Соседка моя, вдова, у нее девочка 6 лет, Аленушка, синие, чудные глаза, я тебе писала о ней когда-то, зашла ко мне и сказала: „Анна Семеновна, попрошу вас к вечеру убрать вещи, я переберусь в вашу комнату“. — „Хорошо, я тогда перееду в вашу“. — „Нет, вы переберетесь в каморку за кухней“.
Я отказалась, там ни окна, ни печки.
Я пошла в поликлинику, а когда вернулась, оказалось: дверь в мою комнату взломали, мои вещи свалили в каморке. Соседка мне сказала: „Я оставила у себя диван, он все равно не влезет в вашу новую комнатку“.
Удивительно, она кончила техникум, и покойный муж ее был славный и тихий человек, бухгалтер в Укопспилке. „Вы вне закона“, — сказала она таким тоном, словно ей это очень выгодно. А ее Аленушка сидела у меня весь вечер, и я ей рассказывала сказки.
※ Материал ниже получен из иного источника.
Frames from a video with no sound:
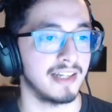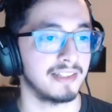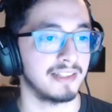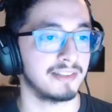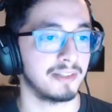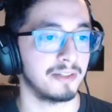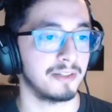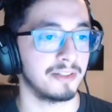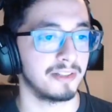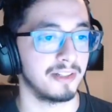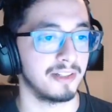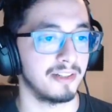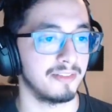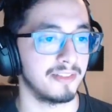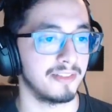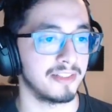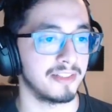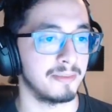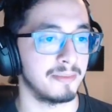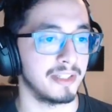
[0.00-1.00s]
started
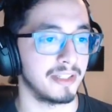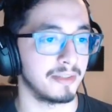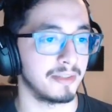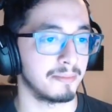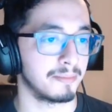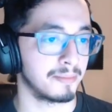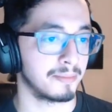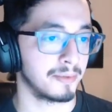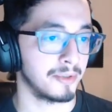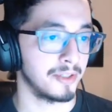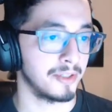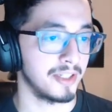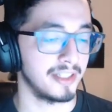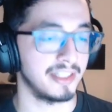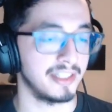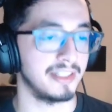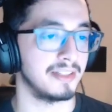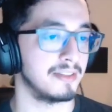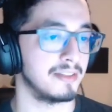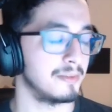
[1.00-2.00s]
off as being
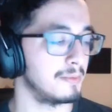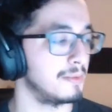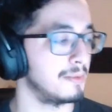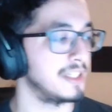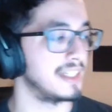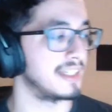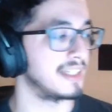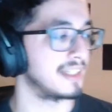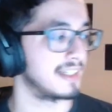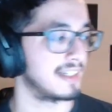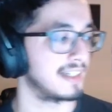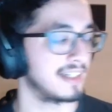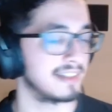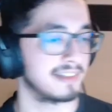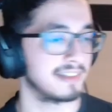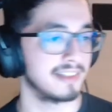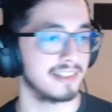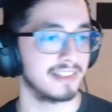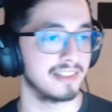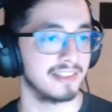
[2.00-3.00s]
pretty weak, I'd
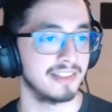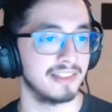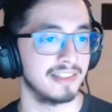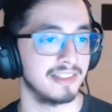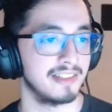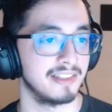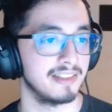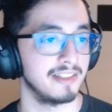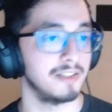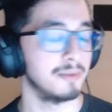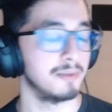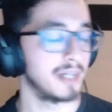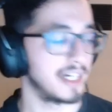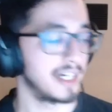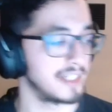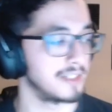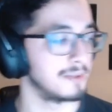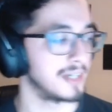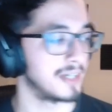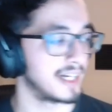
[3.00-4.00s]
say, in
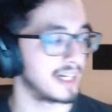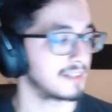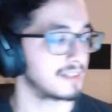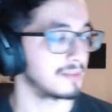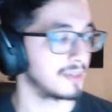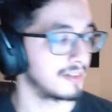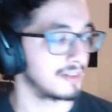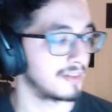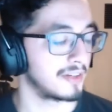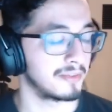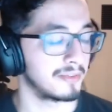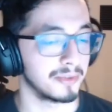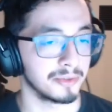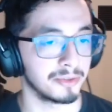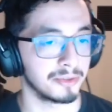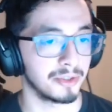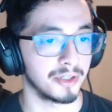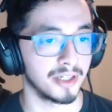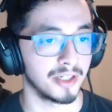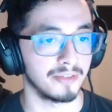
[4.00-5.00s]
UI UX whenever I
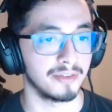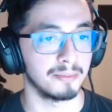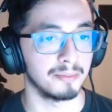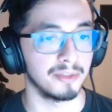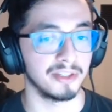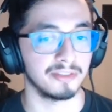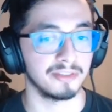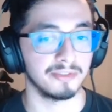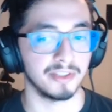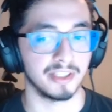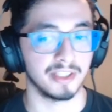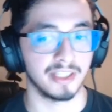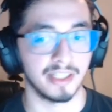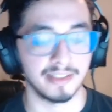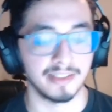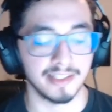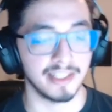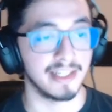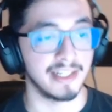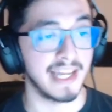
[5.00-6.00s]
first started off at BossFight, and
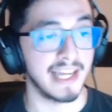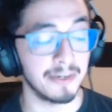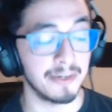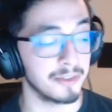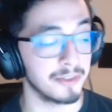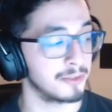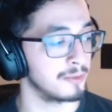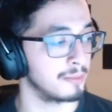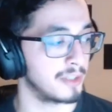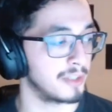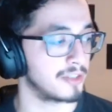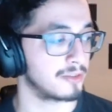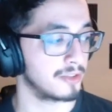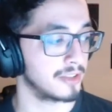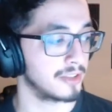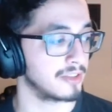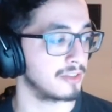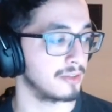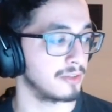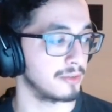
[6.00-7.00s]
I'd say now it's one of my
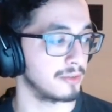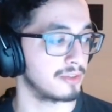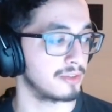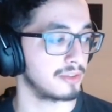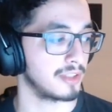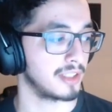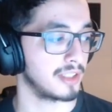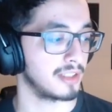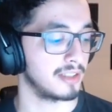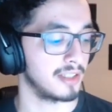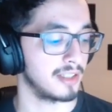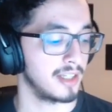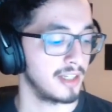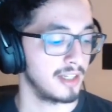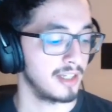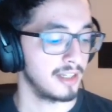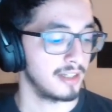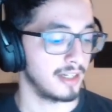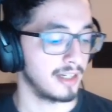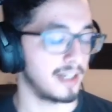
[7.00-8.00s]
strong suits, and
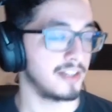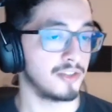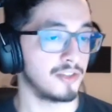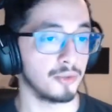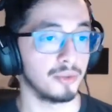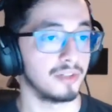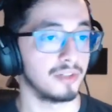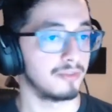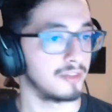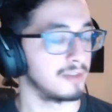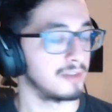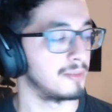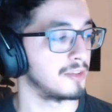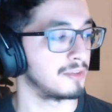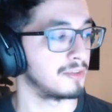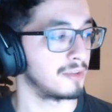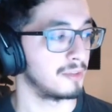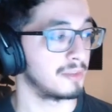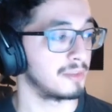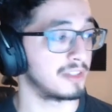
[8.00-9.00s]
I enjoy it for the
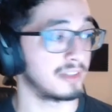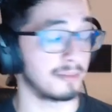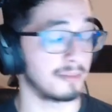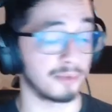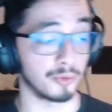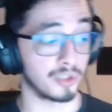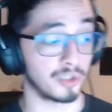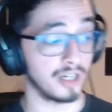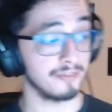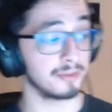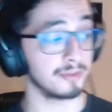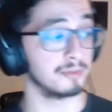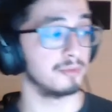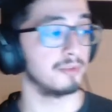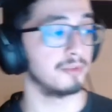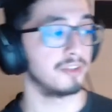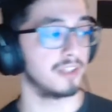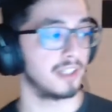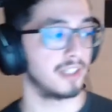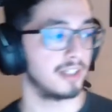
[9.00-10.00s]
most part because I'm so comfortable
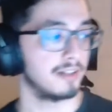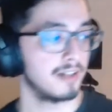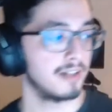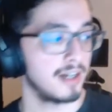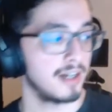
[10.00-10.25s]
with it now.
Это было мое новоселье, и она не хотела идти спать, мать ее унесла на руках. А затем, Витенька, поликлинику нашу вновь открыли, а меня и еще одного врача-еврея уволили. Я попросила деньги за проработанный месяц, но новый заведующий мне сказал: „Пусть вам Сталин платит за то, что вы заработали при советской власти, напишите ему в Москву“. Санитарка Маруся обняла меня и тихонько запричитала: „Господи, Боже мой, что с вами будет, что с вами всеми будет“. И доктор Ткачев пожал мне руку. Я не знаю, что тяжелей — злорадство или жалостливые взгляды, которыми глядят на подыхающую шелудивую кошку. Не думала я, что придется мне все это пережить.
Многие люди поразили меня. И не только темные, озлобленные, безграмотные. Вот старик-педагог, пенсионер, ему 75 лет, он всегда спрашивал о тебе, просил передать привет, говорил о тебе — „он наша гордость“. А в эти дни проклятые, встретив меня, не поздоровался, отвернулся. А потом мне рассказывали, он на собрании в комендатуре говорил: „Воздух очистился, не пахнет чесноком“. Зачем ему это — ведь эти слова его пачкают. И на том же собрании, сколько клеветы на евреев было… Но, Витенька, конечно, не все пошли на это собрание. Многие отказались. И, знаешь, в моем сознании с царских времен антисемитизм связан с квасным патриотизмом людей из Союза Михаила Архангела. А здесь я увидела, — те, что кричат об избавлении России от евреев, унижаются перед немцами, по-лакейски жалки, готовы продать Россию за тридцать немецких сребреников. А темные люди из пригорода захватывают квартиры, одеяла, платья; такие, вероятно, убивали врачей во время холерных бунтов. А есть душевно вялые люди, они поддакивают всему дурному, лишь бы их не заподозрили в несогласии с властями.
Ко мне беспрерывно прибегают знакомые с новостями, глаза у всех безумные, люди, как в бреду. Появилось странное выражение: „Перепрятывать вещи“. Кажется, что у соседа надежней. Перепрятывание вещей напоминает мне игру.